Go through the records below and set each one down exactly, leaving out any pictures.

-- Listed records follows --

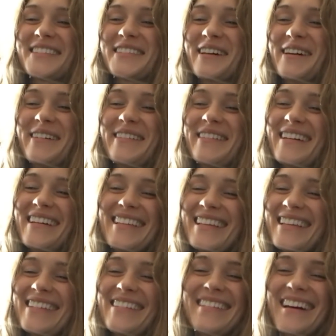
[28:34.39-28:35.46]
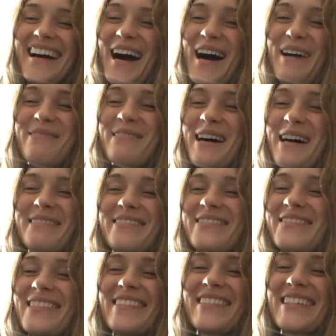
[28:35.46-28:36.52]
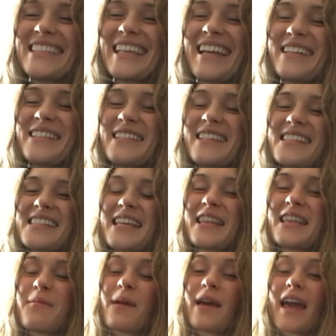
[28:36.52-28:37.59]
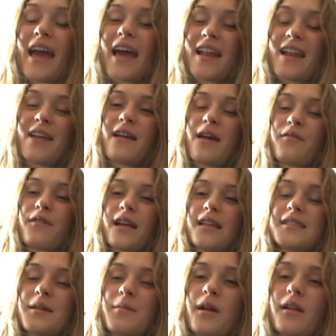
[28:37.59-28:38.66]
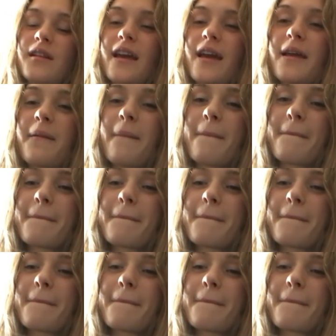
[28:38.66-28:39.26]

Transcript: So I'm, I'm, I'm excited to see them again and, and race them all again.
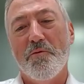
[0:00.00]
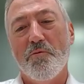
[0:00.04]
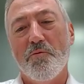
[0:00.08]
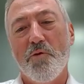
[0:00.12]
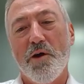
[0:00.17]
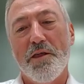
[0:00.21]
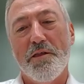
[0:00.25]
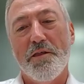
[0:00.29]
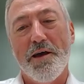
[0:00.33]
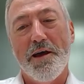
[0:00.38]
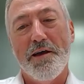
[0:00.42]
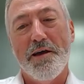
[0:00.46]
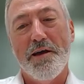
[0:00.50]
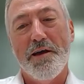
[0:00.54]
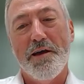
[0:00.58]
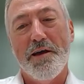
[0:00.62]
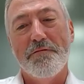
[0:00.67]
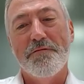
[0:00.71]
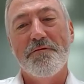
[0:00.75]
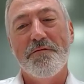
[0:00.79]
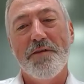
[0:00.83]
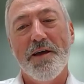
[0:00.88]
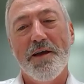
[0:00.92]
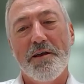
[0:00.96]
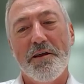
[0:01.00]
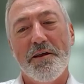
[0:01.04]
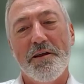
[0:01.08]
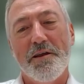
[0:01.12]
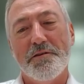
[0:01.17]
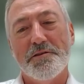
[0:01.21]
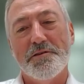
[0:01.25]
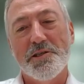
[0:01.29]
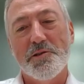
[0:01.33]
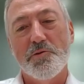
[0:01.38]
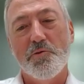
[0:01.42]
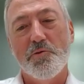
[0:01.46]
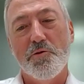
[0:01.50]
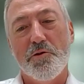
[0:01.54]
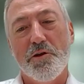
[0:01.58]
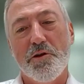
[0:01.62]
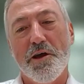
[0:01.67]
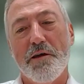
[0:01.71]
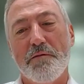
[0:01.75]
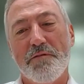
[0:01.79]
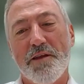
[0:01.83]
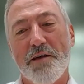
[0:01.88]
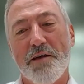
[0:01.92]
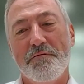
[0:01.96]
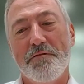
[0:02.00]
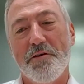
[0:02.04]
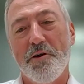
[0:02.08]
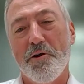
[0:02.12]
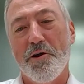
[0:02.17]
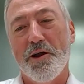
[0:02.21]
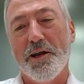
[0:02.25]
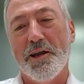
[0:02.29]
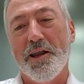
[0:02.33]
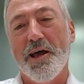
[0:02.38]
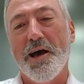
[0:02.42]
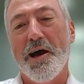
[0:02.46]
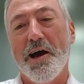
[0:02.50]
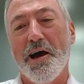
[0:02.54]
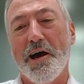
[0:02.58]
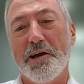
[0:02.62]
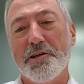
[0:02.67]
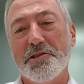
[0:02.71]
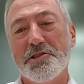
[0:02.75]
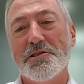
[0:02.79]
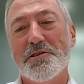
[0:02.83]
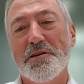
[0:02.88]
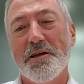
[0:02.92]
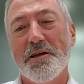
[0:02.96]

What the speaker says: where they've installed a very large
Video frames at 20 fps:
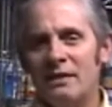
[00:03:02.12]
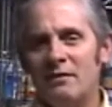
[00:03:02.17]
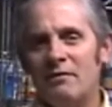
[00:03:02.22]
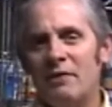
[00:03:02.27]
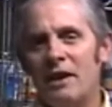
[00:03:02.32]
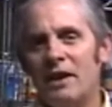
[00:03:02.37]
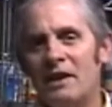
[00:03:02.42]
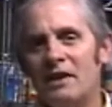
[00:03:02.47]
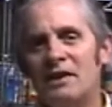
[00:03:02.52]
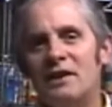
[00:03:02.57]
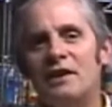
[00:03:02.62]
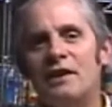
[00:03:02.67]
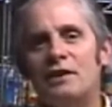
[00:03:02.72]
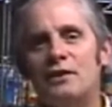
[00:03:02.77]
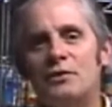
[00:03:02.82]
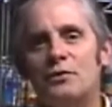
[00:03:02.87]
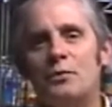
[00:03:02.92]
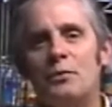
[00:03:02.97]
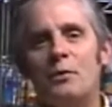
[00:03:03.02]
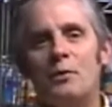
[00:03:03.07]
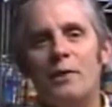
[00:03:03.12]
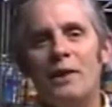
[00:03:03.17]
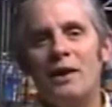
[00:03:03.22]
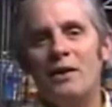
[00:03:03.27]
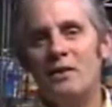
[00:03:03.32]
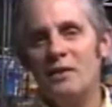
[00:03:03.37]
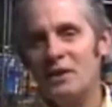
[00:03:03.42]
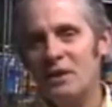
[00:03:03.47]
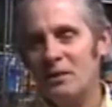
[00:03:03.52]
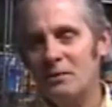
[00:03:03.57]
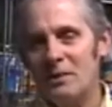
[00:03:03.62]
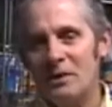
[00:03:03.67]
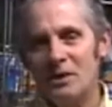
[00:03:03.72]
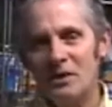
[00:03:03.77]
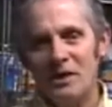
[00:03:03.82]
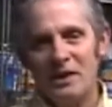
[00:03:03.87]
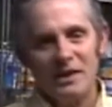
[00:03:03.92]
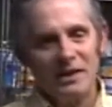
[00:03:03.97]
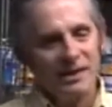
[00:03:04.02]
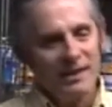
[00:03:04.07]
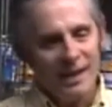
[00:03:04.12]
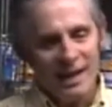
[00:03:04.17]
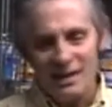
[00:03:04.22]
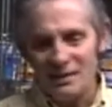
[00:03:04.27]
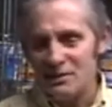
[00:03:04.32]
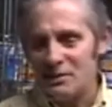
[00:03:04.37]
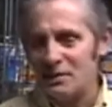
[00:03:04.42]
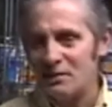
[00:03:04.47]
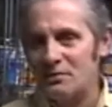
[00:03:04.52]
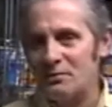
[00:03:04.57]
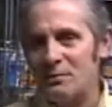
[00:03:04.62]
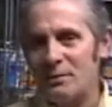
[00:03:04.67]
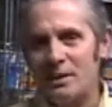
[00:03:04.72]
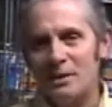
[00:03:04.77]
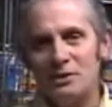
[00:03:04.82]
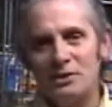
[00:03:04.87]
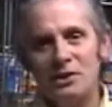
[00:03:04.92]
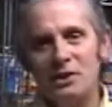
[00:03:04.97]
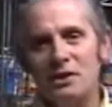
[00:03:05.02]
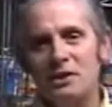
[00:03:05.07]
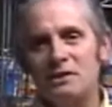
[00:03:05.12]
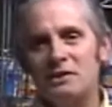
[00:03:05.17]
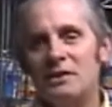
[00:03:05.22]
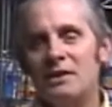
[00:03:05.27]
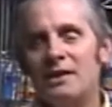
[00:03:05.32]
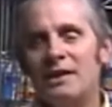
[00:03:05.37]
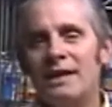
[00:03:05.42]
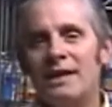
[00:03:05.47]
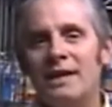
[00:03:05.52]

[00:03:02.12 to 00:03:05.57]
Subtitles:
volunteers from around the community, not just from our church,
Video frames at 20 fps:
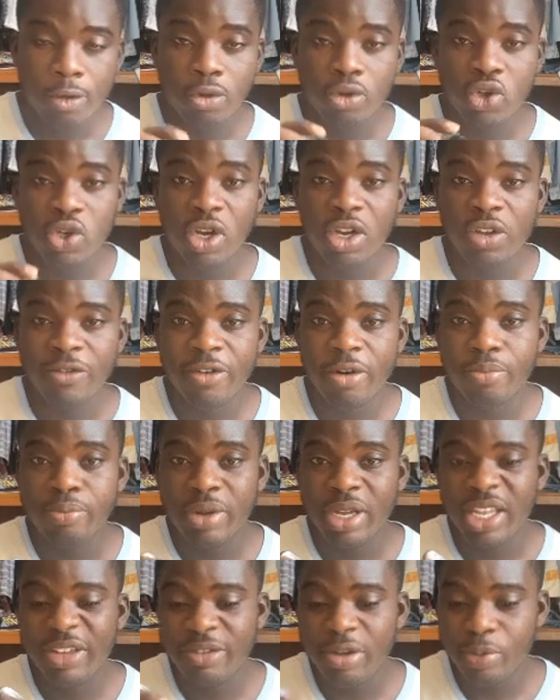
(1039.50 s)
So we're looking for
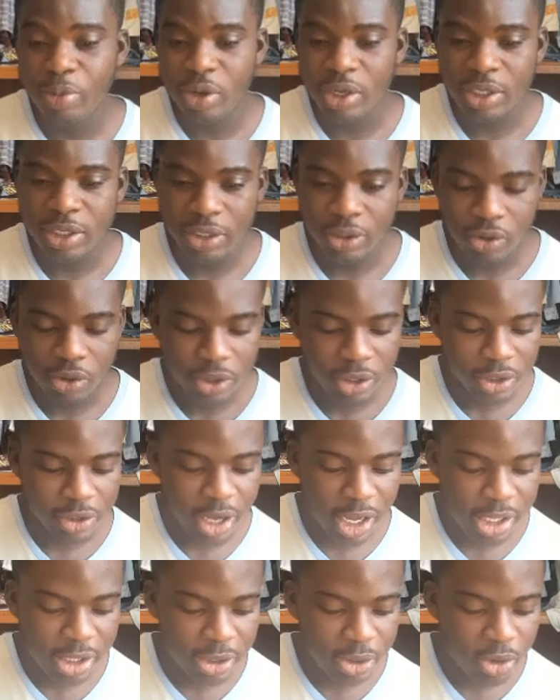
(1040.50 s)
break-even points in units,
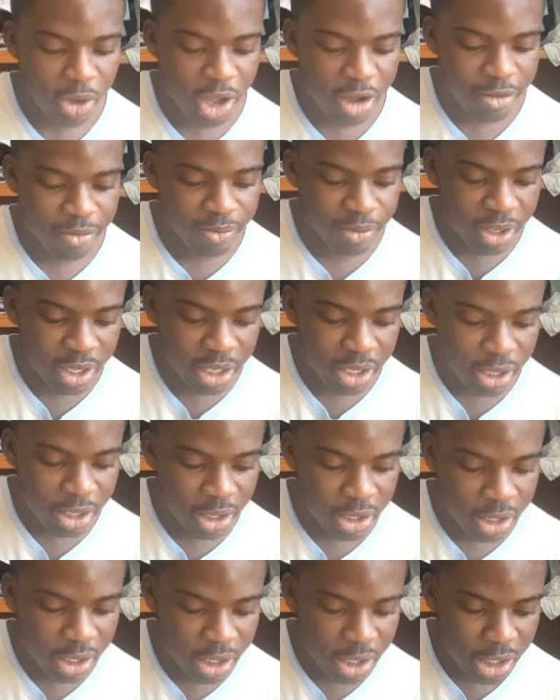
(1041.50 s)
right? So we have B,
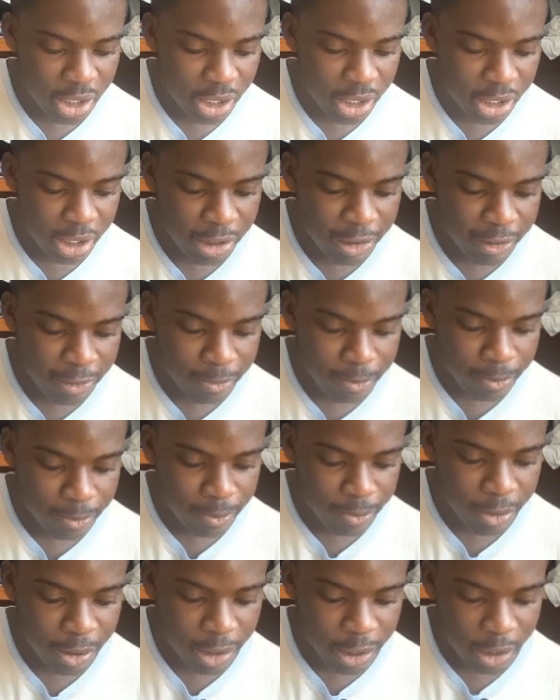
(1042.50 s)
E,
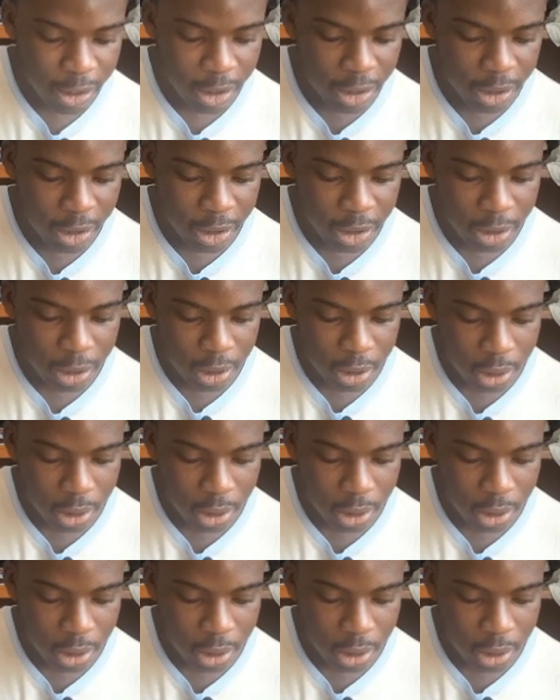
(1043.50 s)
P in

-- Listed records concluded --

Your solution =>
[28:34.39-28:35.46]
[28:35.46-28:36.52]
[28:36.52-28:37.59]
[28:37.59-28:38.66]
[28:38.66-28:39.26]

Transcript: So I'm, I'm, I'm excited to see them again and, and race them all again.
[0:00.00]
[0:00.04]
[0:00.08]
[0:00.12]
[0:00.17]
[0:00.21]
[0:00.25]
[0:00.29]
[0:00.33]
[0:00.38]
[0:00.42]
[0:00.46]
[0:00.50]
[0:00.54]
[0:00.58]
[0:00.62]
[0:00.67]
[0:00.71]
[0:00.75]
[0:00.79]
[0:00.83]
[0:00.88]
[0:00.92]
[0:00.96]
[0:01.00]
[0:01.04]
[0:01.08]
[0:01.12]
[0:01.17]
[0:01.21]
[0:01.25]
[0:01.29]
[0:01.33]
[0:01.38]
[0:01.42]
[0:01.46]
[0:01.50]
[0:01.54]
[0:01.58]
[0:01.62]
[0:01.67]
[0:01.71]
[0:01.75]
[0:01.79]
[0:01.83]
[0:01.88]
[0:01.92]
[0:01.96]
[0:02.00]
[0:02.04]
[0:02.08]
[0:02.12]
[0:02.17]
[0:02.21]
[0:02.25]
[0:02.29]
[0:02.33]
[0:02.38]
[0:02.42]
[0:02.46]
[0:02.50]
[0:02.54]
[0:02.58]
[0:02.62]
[0:02.67]
[0:02.71]
[0:02.75]
[0:02.79]
[0:02.83]
[0:02.88]
[0:02.92]
[0:02.96]

What the speaker says: where they've installed a very large
Video frames at 20 fps:
[00:03:02.12]
[00:03:02.17]
[00:03:02.22]
[00:03:02.27]
[00:03:02.32]
[00:03:02.37]
[00:03:02.42]
[00:03:02.47]
[00:03:02.52]
[00:03:02.57]
[00:03:02.62]
[00:03:02.67]
[00:03:02.72]
[00:03:02.77]
[00:03:02.82]
[00:03:02.87]
[00:03:02.92]
[00:03:02.97]
[00:03:03.02]
[00:03:03.07]
[00:03:03.12]
[00:03:03.17]
[00:03:03.22]
[00:03:03.27]
[00:03:03.32]
[00:03:03.37]
[00:03:03.42]
[00:03:03.47]
[00:03:03.52]
[00:03:03.57]
[00:03:03.62]
[00:03:03.67]
[00:03:03.72]
[00:03:03.77]
[00:03:03.82]
[00:03:03.87]
[00:03:03.92]
[00:03:03.97]
[00:03:04.02]
[00:03:04.07]
[00:03:04.12]
[00:03:04.17]
[00:03:04.22]
[00:03:04.27]
[00:03:04.32]
[00:03:04.37]
[00:03:04.42]
[00:03:04.47]
[00:03:04.52]
[00:03:04.57]
[00:03:04.62]
[00:03:04.67]
[00:03:04.72]
[00:03:04.77]
[00:03:04.82]
[00:03:04.87]
[00:03:04.92]
[00:03:04.97]
[00:03:05.02]
[00:03:05.07]
[00:03:05.12]
[00:03:05.17]
[00:03:05.22]
[00:03:05.27]
[00:03:05.32]
[00:03:05.37]
[00:03:05.42]
[00:03:05.47]
[00:03:05.52]

[00:03:02.12 to 00:03:05.57]
Subtitles:
volunteers from around the community, not just from our church,
Video frames at 20 fps:
(1039.50 s)
So we're looking for
(1040.50 s)
break-even points in units,
(1041.50 s)
right? So we have B,
(1042.50 s)
E,
(1043.50 s)
P in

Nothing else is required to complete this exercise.